_What the task requires_. The answer must be a word-for-word copy of the records below, with every picture left out.

_Record set_.
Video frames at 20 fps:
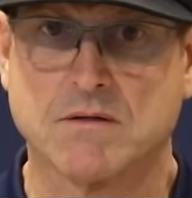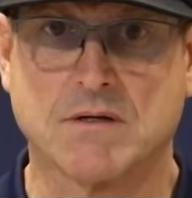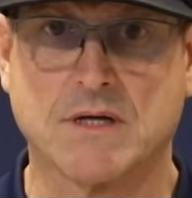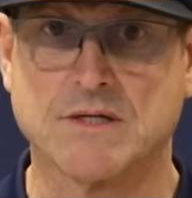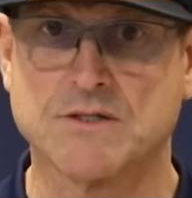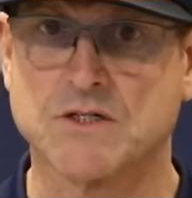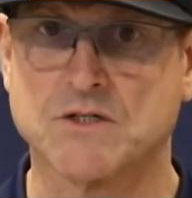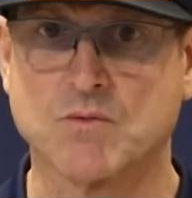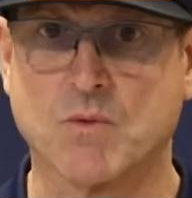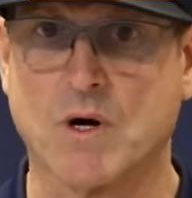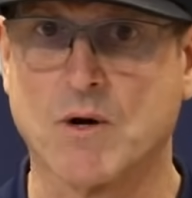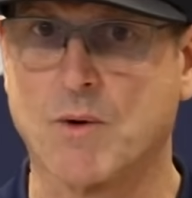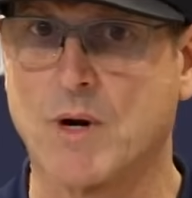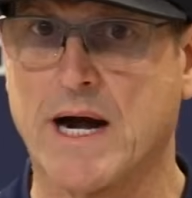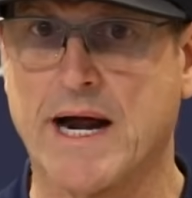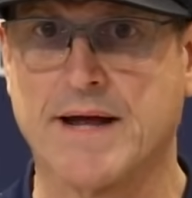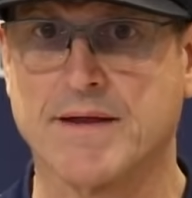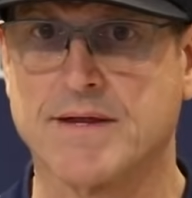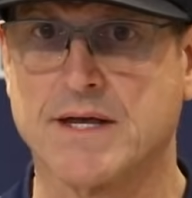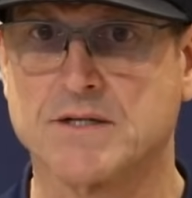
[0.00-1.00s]
that's just where we're
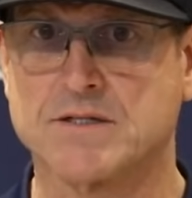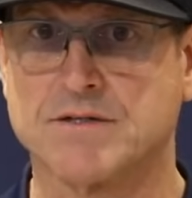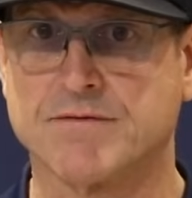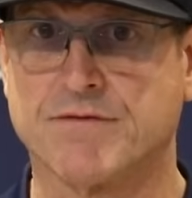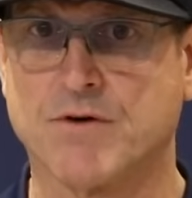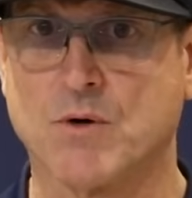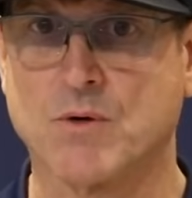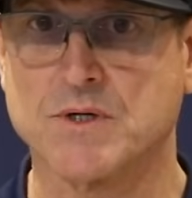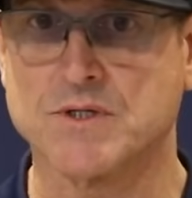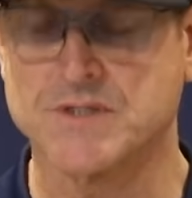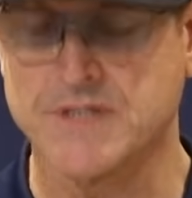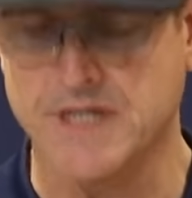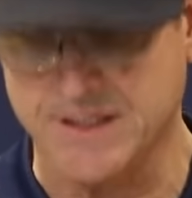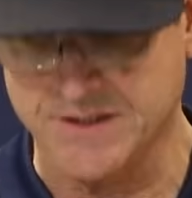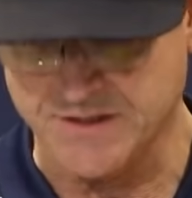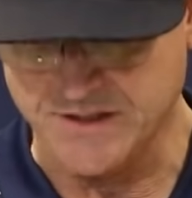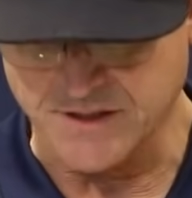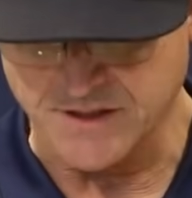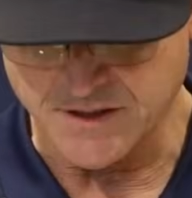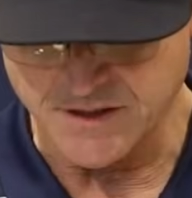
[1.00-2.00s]
at. That's the focus.
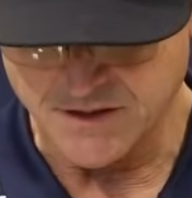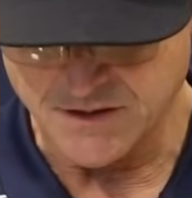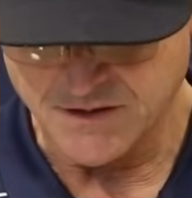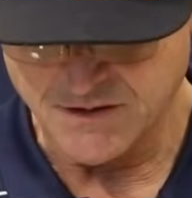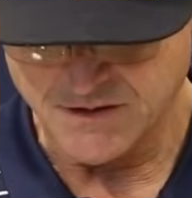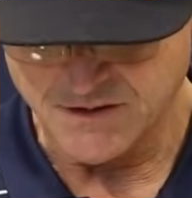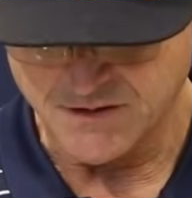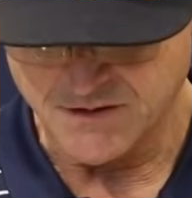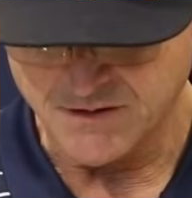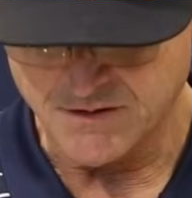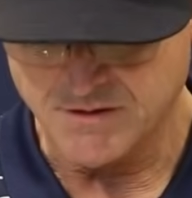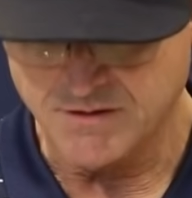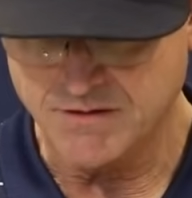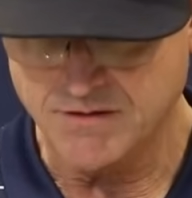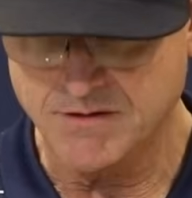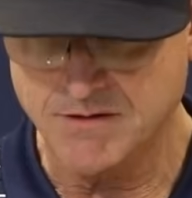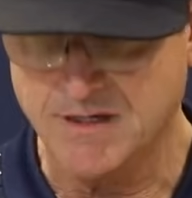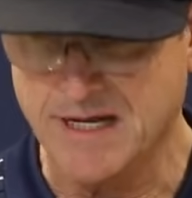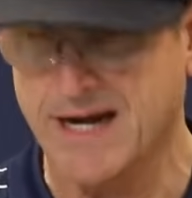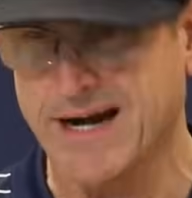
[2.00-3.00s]
That's the,
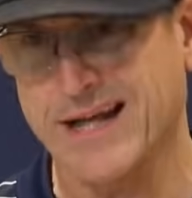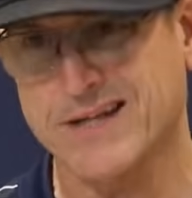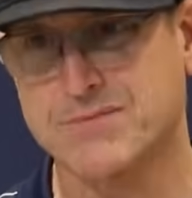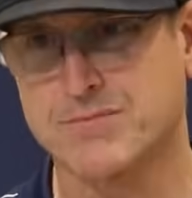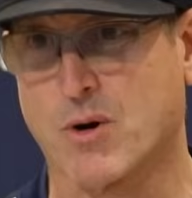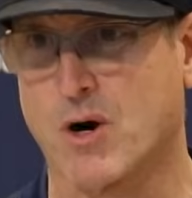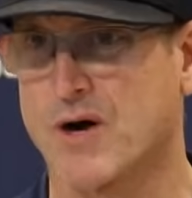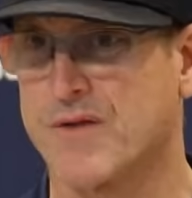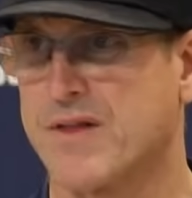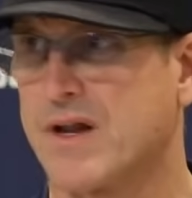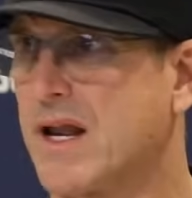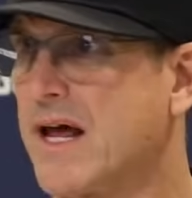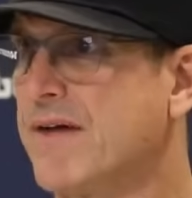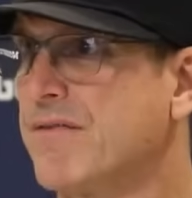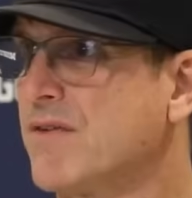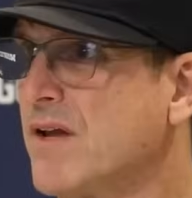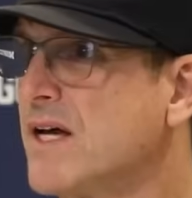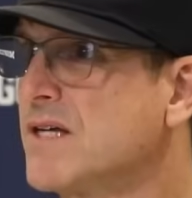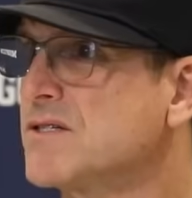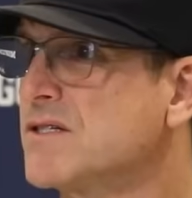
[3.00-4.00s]
and that's part of the
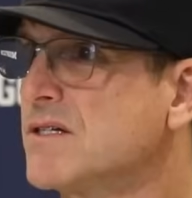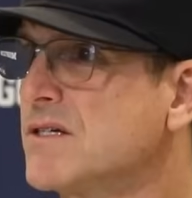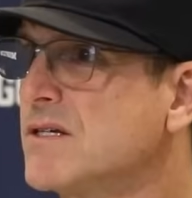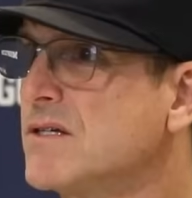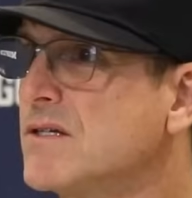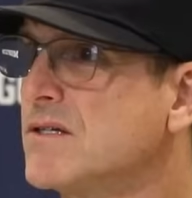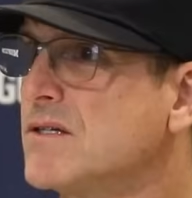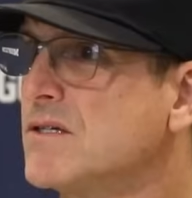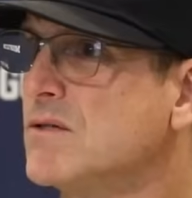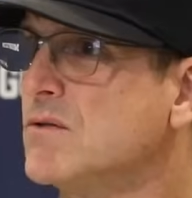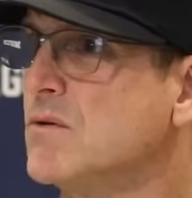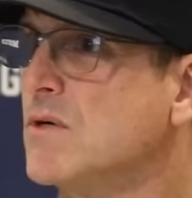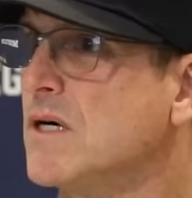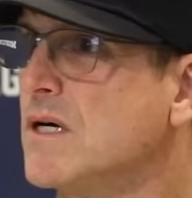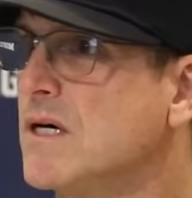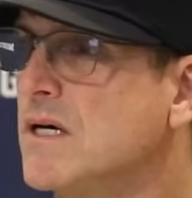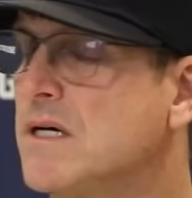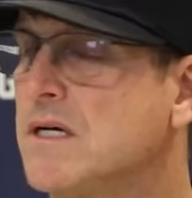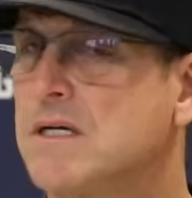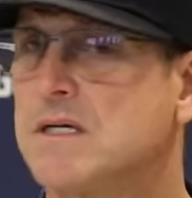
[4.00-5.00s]
life lesson, to
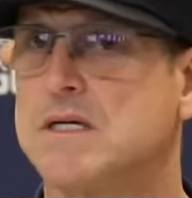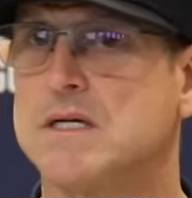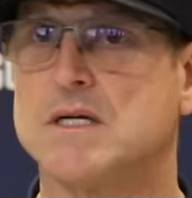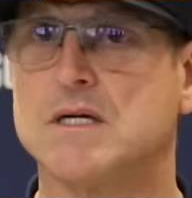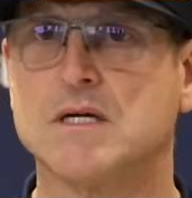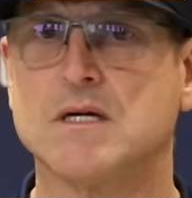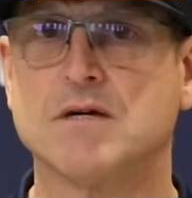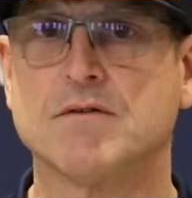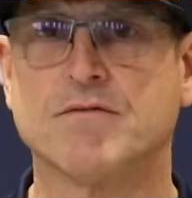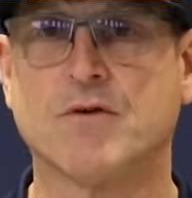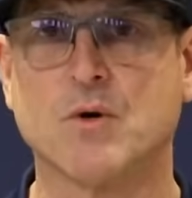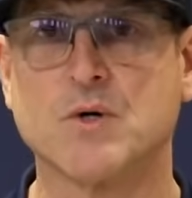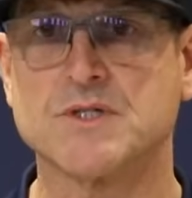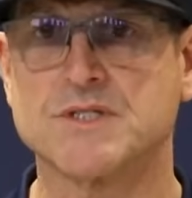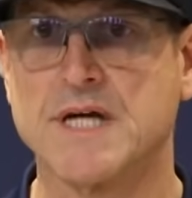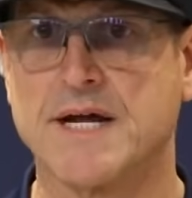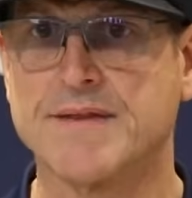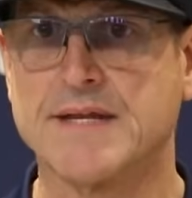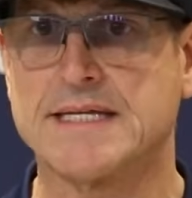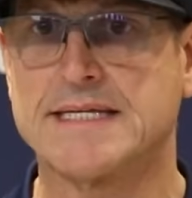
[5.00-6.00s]
uh,
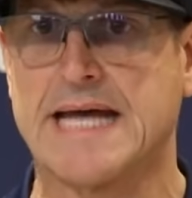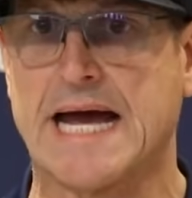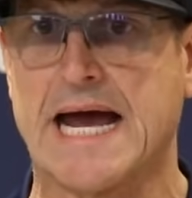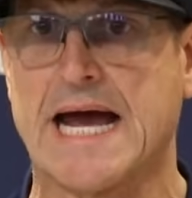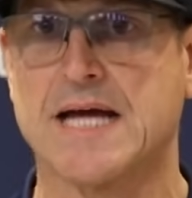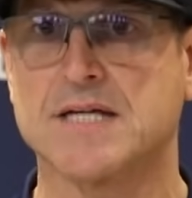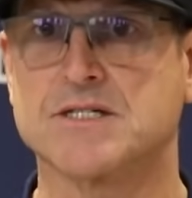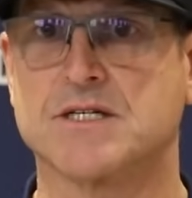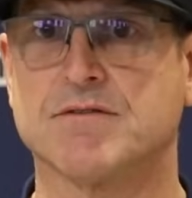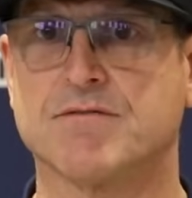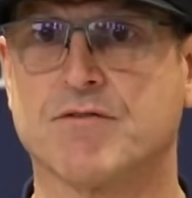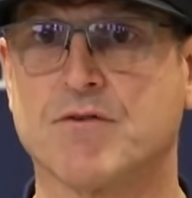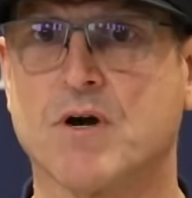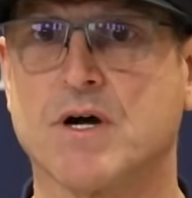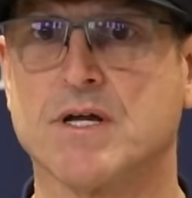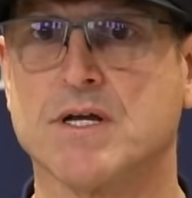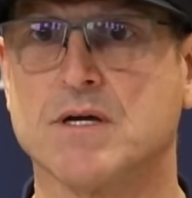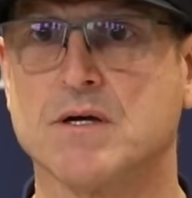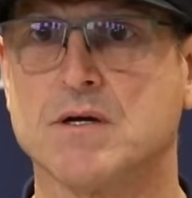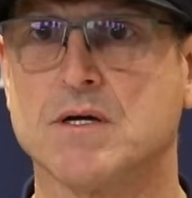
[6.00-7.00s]
focus on the task in
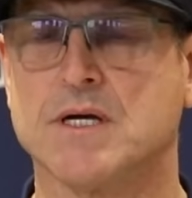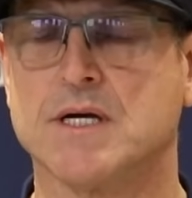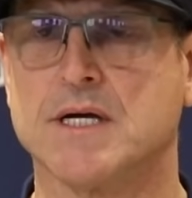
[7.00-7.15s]
front of you.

_Your solution_.
Video frames at 20 fps:
[0.00-1.00s]
that's just where we're
[1.00-2.00s]
at. That's the focus.
[2.00-3.00s]
That's the,
[3.00-4.00s]
and that's part of the
[4.00-5.00s]
life lesson, to
[5.00-6.00s]
uh,
[6.00-7.00s]
focus on the task in
[7.00-7.15s]
front of you.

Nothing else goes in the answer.